-- TO DO --
Answer with the exact lines of the following material from the one containing "[5.21-6.25s]" through the one containing "What the speaker", both end lines included.

-- EXTRACTED INFORMATION --
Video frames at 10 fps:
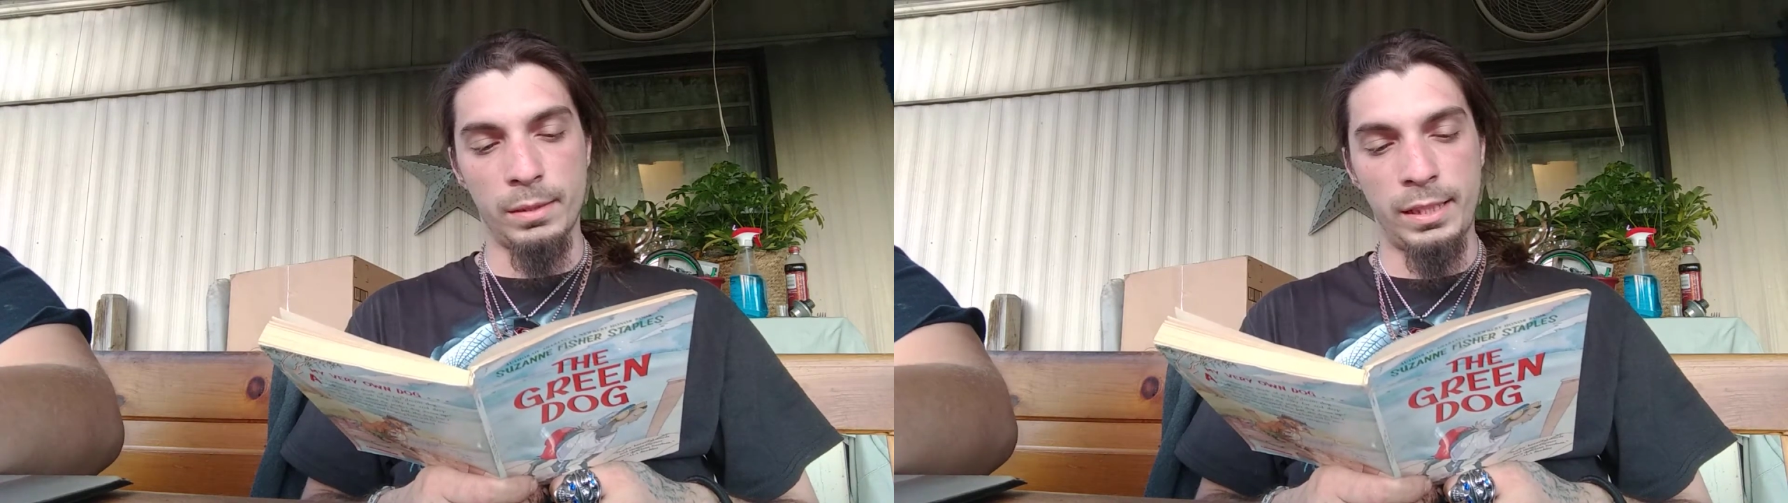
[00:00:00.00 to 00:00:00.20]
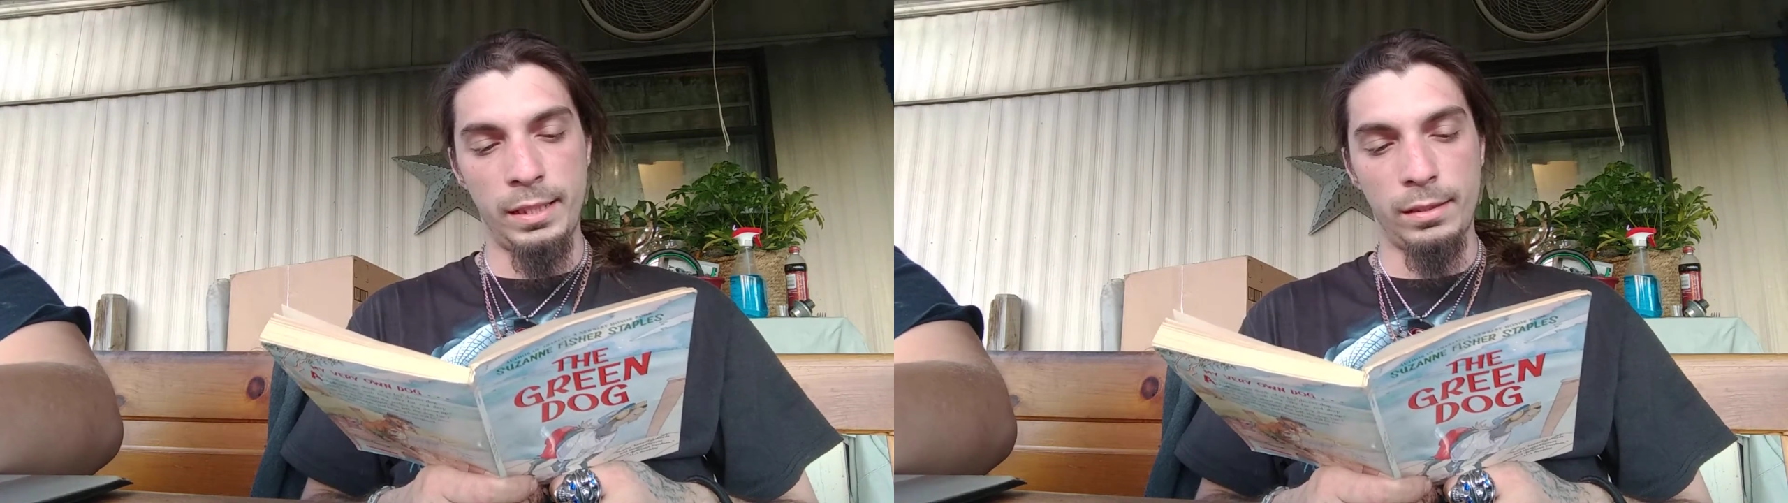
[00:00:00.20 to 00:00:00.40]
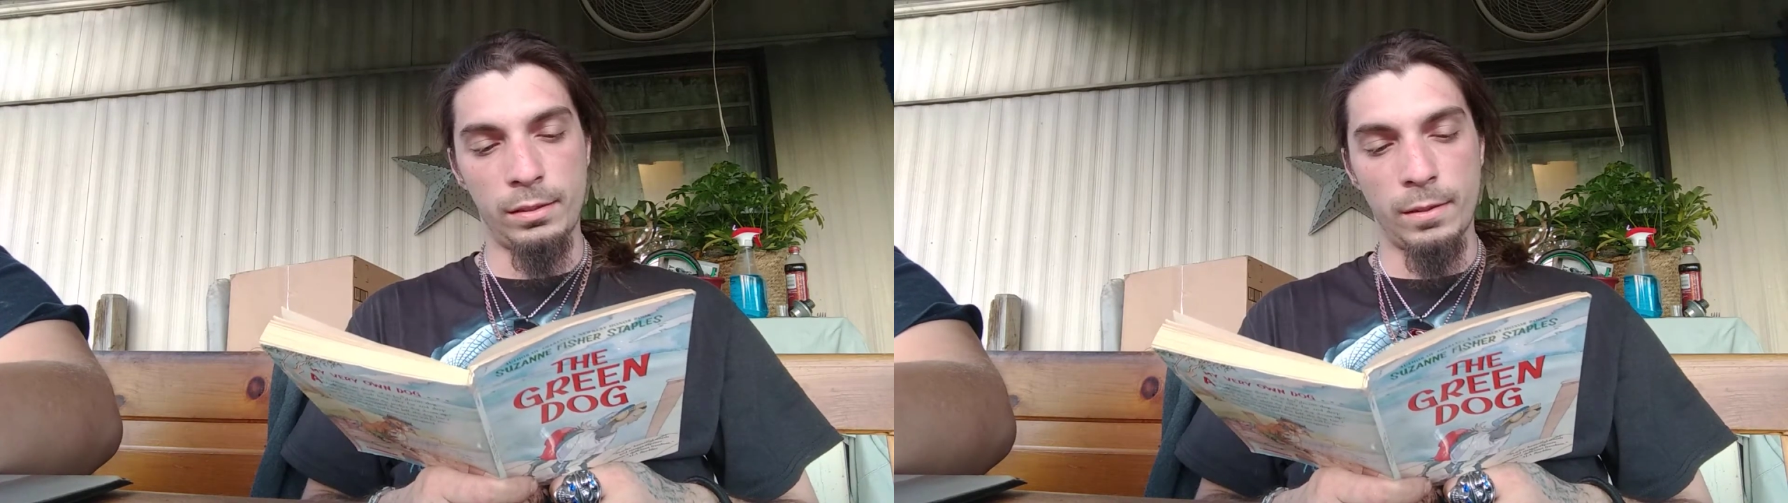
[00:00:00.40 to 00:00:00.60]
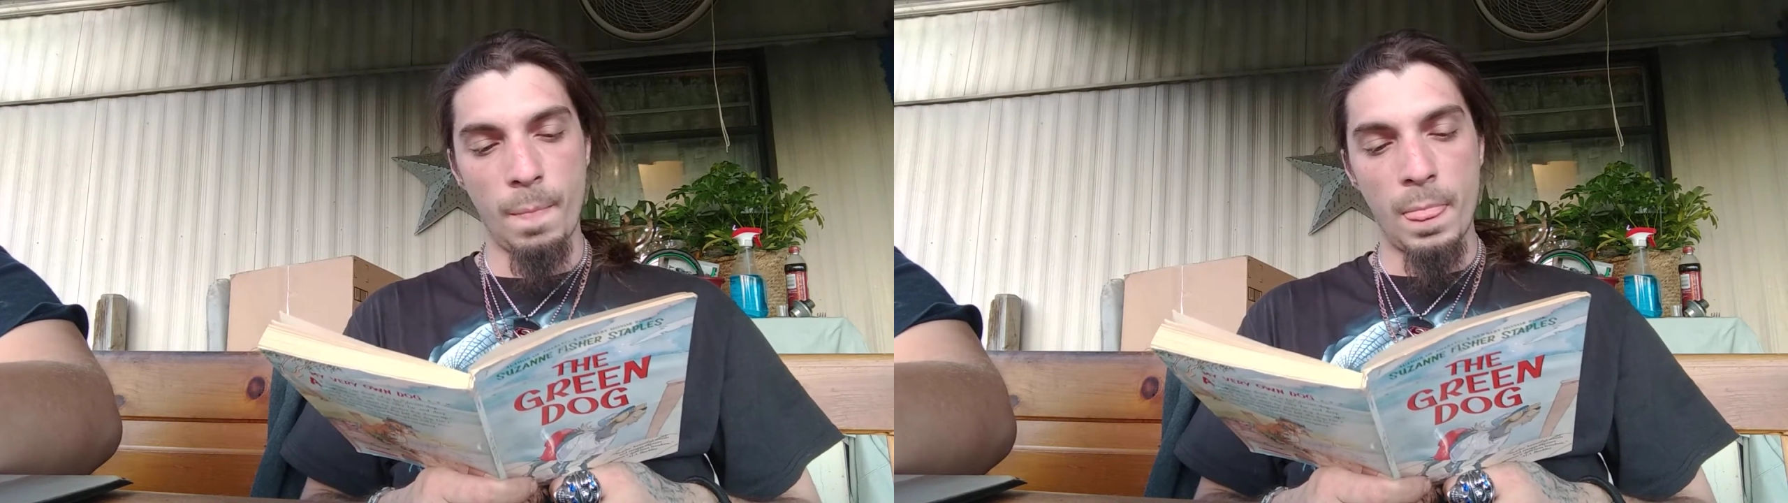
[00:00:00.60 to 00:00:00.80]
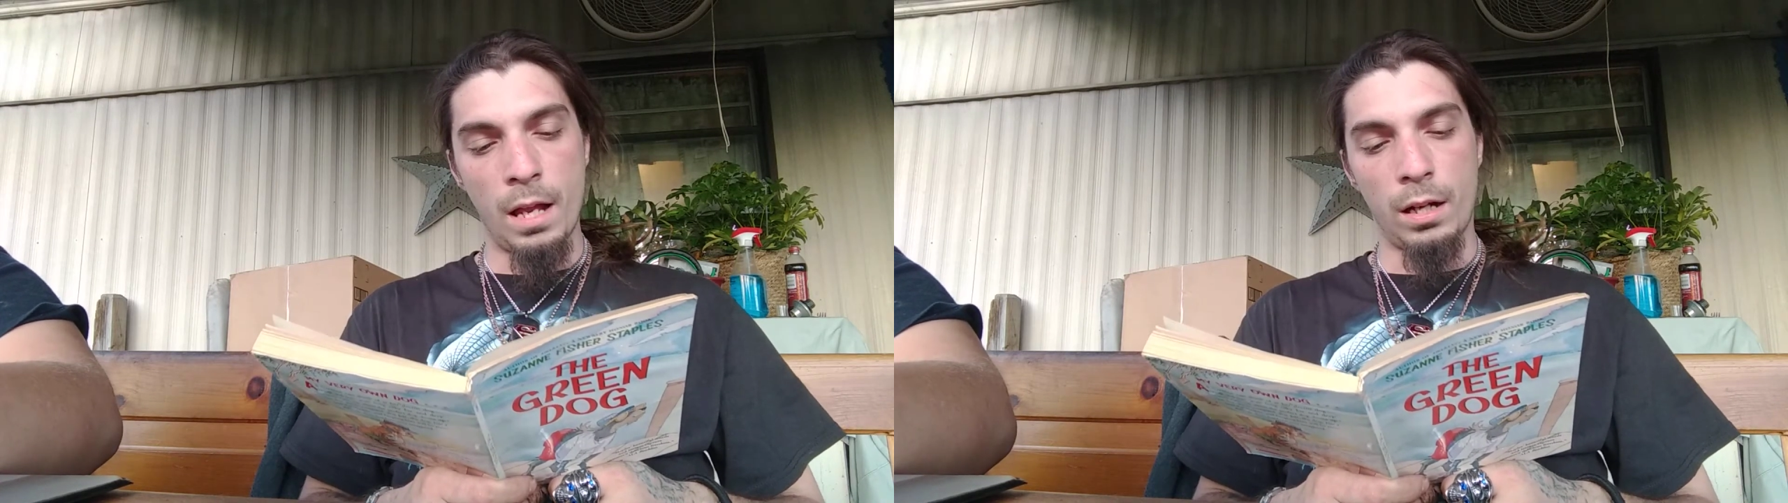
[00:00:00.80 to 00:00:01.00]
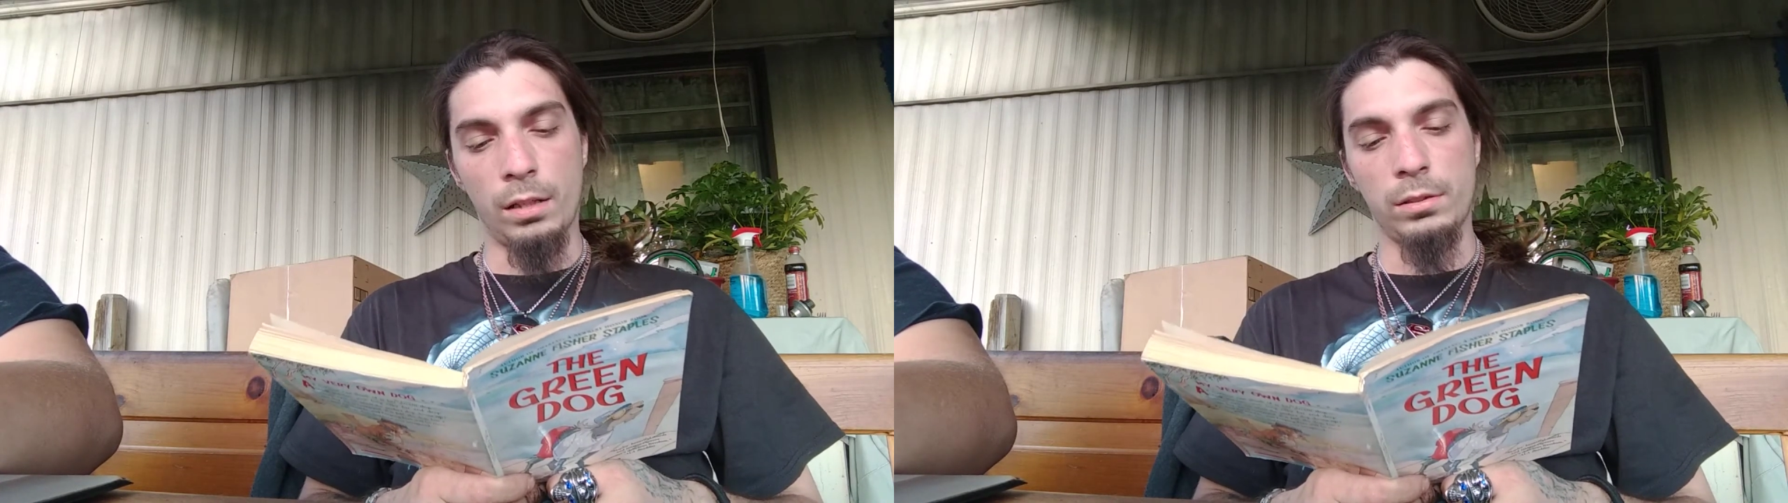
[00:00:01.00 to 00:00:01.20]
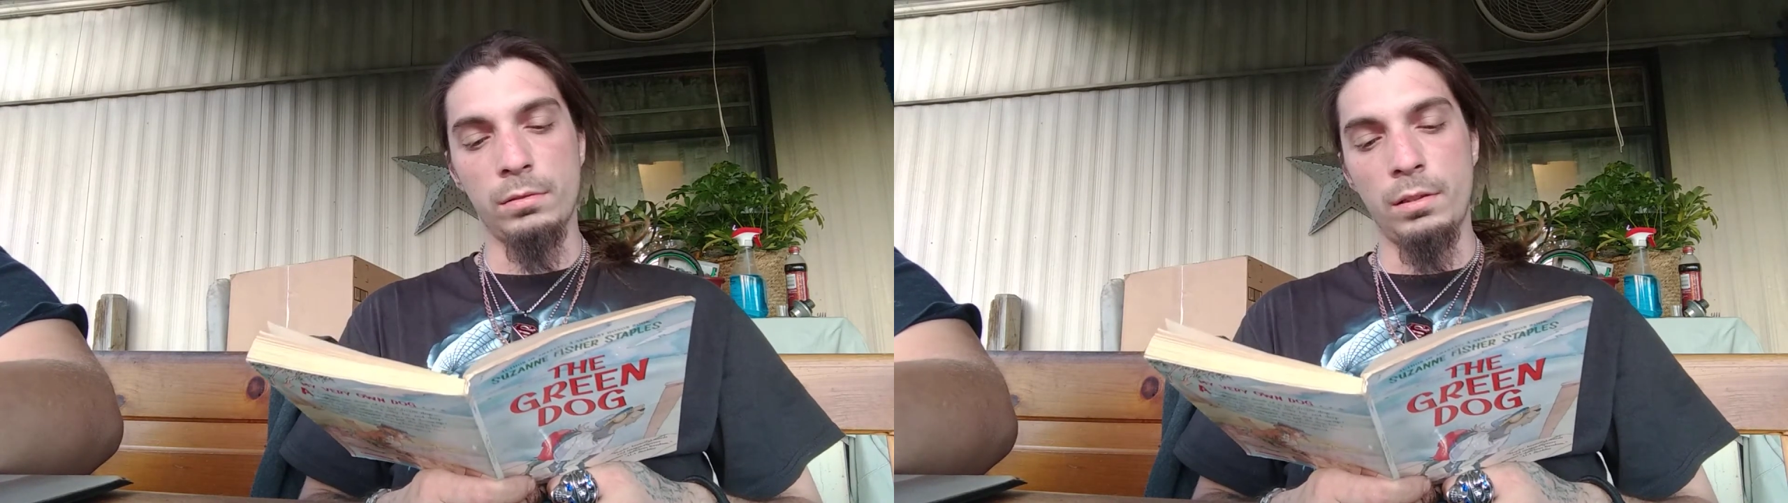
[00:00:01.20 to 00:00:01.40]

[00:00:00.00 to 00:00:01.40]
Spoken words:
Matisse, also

--

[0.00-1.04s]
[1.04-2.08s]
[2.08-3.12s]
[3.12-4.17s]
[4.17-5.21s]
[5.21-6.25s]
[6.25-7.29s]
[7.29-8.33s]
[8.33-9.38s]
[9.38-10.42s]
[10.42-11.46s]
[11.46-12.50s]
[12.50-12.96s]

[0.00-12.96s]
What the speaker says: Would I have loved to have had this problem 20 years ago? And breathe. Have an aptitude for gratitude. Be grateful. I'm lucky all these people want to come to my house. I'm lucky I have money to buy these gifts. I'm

==

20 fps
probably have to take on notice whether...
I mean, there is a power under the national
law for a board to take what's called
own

-- TASK RESULT --
[5.21-6.25s]
[6.25-7.29s]
[7.29-8.33s]
[8.33-9.38s]
[9.38-10.42s]
[10.42-11.46s]
[11.46-12.50s]
[12.50-12.96s]

[0.00-12.96s]
What the speaker says: Would I have loved to have had this problem 20 years ago? And breathe. Have an aptitude for gratitude. Be grateful. I'm lucky all these people want to come to my house. I'm lucky I have money to buy these gifts. I'm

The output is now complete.